Il termometro della ripresa Usa
Varcando l'Oceano, l'inflazione Usa è salita dello 0,3% mensile e del 2% su base annua, in linea con le attese. La richieste di sussidi settimanali di disoccupazione sono scese oltre le previsioni a quota 297 mila, minimi dal 2007, e la produzione industriale è inaspettatamente scesa dello 0,6% in aprile. L'indice Filadelfia Fed sull'andamento del settore manifatturiero nell'area è sceso a 15,4 punti (meno del previsto). Dati contrastanti, funzionali alla comprensione delle future mosse della Federal Reserve e al suo processo di riduzione delle iniezioni di liquidità nel sistema (il cosiddetto tapering), che non hanno però impedito l'ondata di realizzi che ha investito la Borsa di New York.

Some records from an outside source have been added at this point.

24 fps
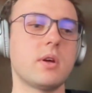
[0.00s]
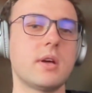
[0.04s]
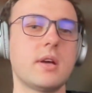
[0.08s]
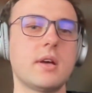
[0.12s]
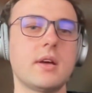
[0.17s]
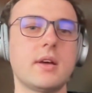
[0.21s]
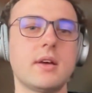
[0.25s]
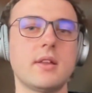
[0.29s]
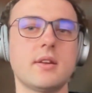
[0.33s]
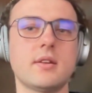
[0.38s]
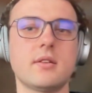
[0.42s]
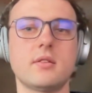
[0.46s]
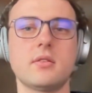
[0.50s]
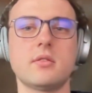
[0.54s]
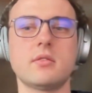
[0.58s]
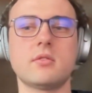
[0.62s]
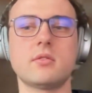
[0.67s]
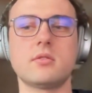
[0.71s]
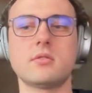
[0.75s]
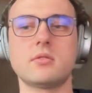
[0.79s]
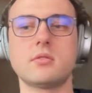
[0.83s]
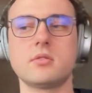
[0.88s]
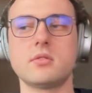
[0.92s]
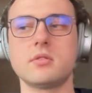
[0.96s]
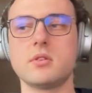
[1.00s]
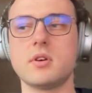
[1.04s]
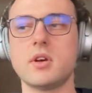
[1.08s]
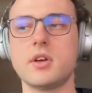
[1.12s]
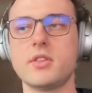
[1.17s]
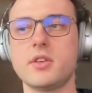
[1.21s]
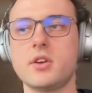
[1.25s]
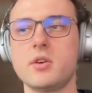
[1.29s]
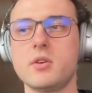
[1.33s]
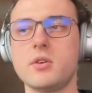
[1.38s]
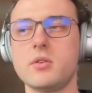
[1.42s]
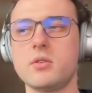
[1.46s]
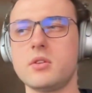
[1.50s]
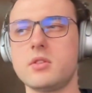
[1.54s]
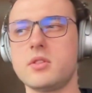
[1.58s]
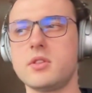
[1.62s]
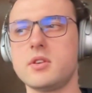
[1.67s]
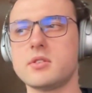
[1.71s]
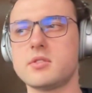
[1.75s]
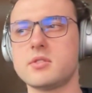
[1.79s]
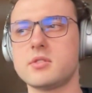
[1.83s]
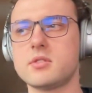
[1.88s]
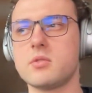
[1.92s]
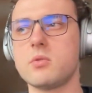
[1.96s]
And I think it
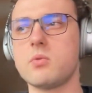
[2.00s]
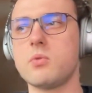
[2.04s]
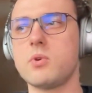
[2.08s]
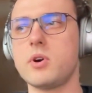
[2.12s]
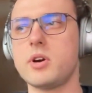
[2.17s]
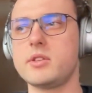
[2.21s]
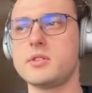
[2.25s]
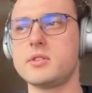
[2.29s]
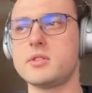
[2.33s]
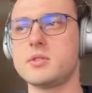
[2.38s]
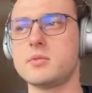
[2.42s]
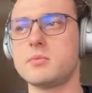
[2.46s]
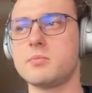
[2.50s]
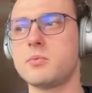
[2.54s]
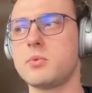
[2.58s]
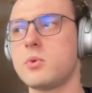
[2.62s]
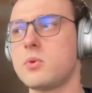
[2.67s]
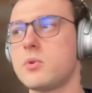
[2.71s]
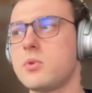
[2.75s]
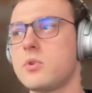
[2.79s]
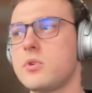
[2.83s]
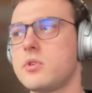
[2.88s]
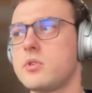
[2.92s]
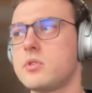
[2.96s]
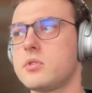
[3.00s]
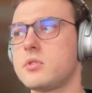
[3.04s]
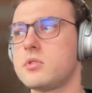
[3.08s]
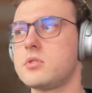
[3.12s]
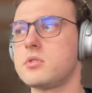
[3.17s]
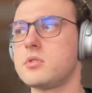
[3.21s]
doesn't quite support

Raffica di stop a Piazza Affari nonostante le trimestrali
A Piazza Affari le vendite hanno colpito soprattutto i titoli del settore bancario, molti dei quali sono stati anche sospesi al ribasso. Il tutto nonostante i dati di bilancio diffusi (è il caso di Intesa Sanpaolo, che ha chiuso il primo trimestre dell'anno con un utile netto di 503 milioni) siano stati in generale migliori delle attese. Solo Generali, che ha diffuso questa mattina i dati, è stata tra le poche a rimanere a galla per gran parte di giornata condizionata dalla delusione sul Pil, prima di chiudere comunque in calo dello 0,8%.